Energie - Feu vert de Delphine Batho à la géothermie... et nouveau revers pour les gaz de schiste
La ministre de l'Ecologie et de l'Energie, Delphine Batho, a signé le 10 juin 2013, quatre arrêtés parus au Journal officiel du 23 juin accordant de nouveaux permis exclusifs de recherches de géothermie haute température tous situés dans le Bas-Rhin. Il s'agit des permis dits de "Illkirch-Erstein", de "Strasbourg", de "Durningen" et "Soufflenheim". Cette série d'autorisations vient s'ajouter à deux permis de prospection déjà accordés en février en Auvergne et dans les Pyrénées. Le principe de la géothermie à haute température consiste à prélever à grande profondeur des eaux naturellement chaudes (plus de 150°) soit directement dans une nappe, soit au travers de réseaux de failles où elles circulent, sans créer de nouvelles fractures. Les eaux prélevées peuvent être utilisées soit pour la production d'électricité dans des centrales géothermiques, soit pour la production d'électricité et de chaleur en cogénération, soit uniquement pour l'alimentation en chaleur. Le gouvernement souhaite développer cette source d'énergie renouvelable peu émettrice de gaz à effet de serre. "La France possède un potentiel géothermique non négligeable et l'Alsace dispose des réserves les plus intéressantes puisque des températures très élevées s'y rencontrent à des profondeurs plus faibles qu'ailleurs (170°C à 3.000 mètres)", justifie le ministère dans un communiqué. "Si la production électrique d'origine géothermique reste encore faible, puisqu'elle représentait 0,1% de la production d'électricité d'origine renouvelable en France en 2008, le nombre croissant de demandes de permis de recherche démontre la relance de cette filière énergétique en France", ajoute-t-il. Quatorze autres demandes sont actuellement en cours d'instruction, indique encore le ministère.
Gaz de schiste : le nouveau non de la ministre
Par ailleurs, Delphine Batho a réitéré ce 25 juin son opposition aux permis d'exploration de gaz de schiste en confirmant le rejet d'une demande qui avait été faite par la société Hexagon Gaz pour une zone à cheval entre la Corrèze, la Dordogne et le Lot. L'instruction de cette demande de permis dit "de Brive" déposée en 2010 "arrive à terme", a indiqué la ministre, pour qui "la position du gouvernement est claire : c'est le refus de la fracturation hydraulique et l'application de la loi" (1).

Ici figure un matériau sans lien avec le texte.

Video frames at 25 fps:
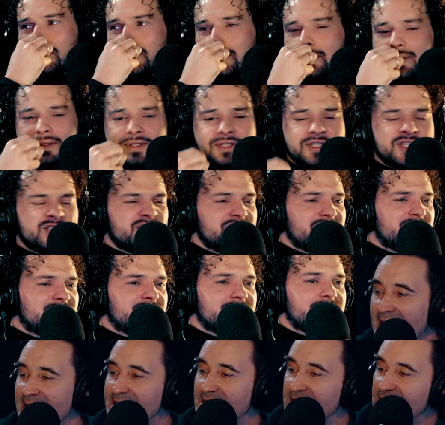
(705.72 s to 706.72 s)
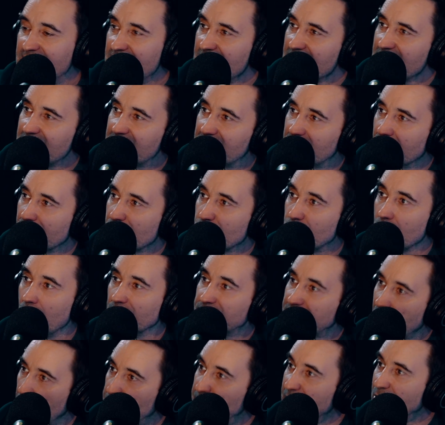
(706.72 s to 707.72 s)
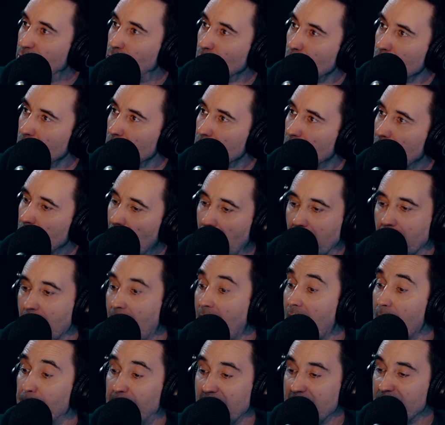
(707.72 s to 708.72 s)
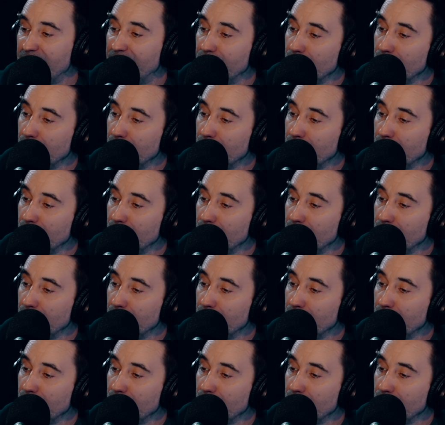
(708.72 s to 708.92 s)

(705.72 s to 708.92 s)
ah, ah. mais ça existe. Genre, t'habites où, où ça à,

"Aucune demande de permis en cours d'instruction ne se présente ouvertement comme une demande pour le gaz de schiste ayant recours à la fracturation hydraulique, c'est l'instruction administrative qui permet de diagnostiquer la réalité des objectifs poursuivis", a expliqué Delphine Batho. Dans la demande du "permis de Brive", "les couches géologiques visées ne peuvent pas correspondre à du gaz de houille, tel que la demande le prétend", a précisé la ministre, en soulignant la similarité avec les rejets des permis dits "de Cahors" et "de Beaumont-de-Lomagne". "De plus, l'opérateur Hexagon Gaz est une société basée à Singapour qui manque de références", a conclu Delphine Batho.
Dans un communiqué commun, les élus EELV Noël Mamère (député), José Bové (député européen) et Marie Bové (conseillère régionale) ont salué "une victoire pour ce territoire" dont "élus, associations et individus se sont mobilisés". La société Hexagon Gaz "n'a pas donné les garanties de sérieux, annonçant chercher du gaz au-delà des couches de charbon, dans les schistes", estiment les trois élus. "Nous sommes très contents, a déclaré à l'AFP Marie Bové. La ministre a entendu les cris d'alerte et les lobbies n'ont pas eu les pleins pouvoirs pour contourner la loi (de juillet 2011) comme ils le souhaitaient."
Au-delà de l'interdiction de la fracture hydraulique, les écologistes réclament "l'interdiction de toute exploitation d'hydrocarbure de roche-mère" et disent rester mobilisés pour la réforme du Code minier préparée par Delphine Batho, et qui selon eux "doit aller dans ce sens". "Les gaz de schiste comme les gaz de houille ne sont pas les énergies d'avenir, elles sont celles du passé [...]. Il est l'heure de leur tourner le dos, résolument, et de s'investir dans la transition énergétique et les énergies renouvelables", affirment les élus.
Anne Lenormand avec AFP
(1) Votée par le précédent gouvernement, la loi de juillet 2011 interdit, en raison de ses impacts environnementaux, la technique de la fracturation hydraulique, seule manière opérationnelle à ce jour d'explorer et d'exploiter les gaz de schiste.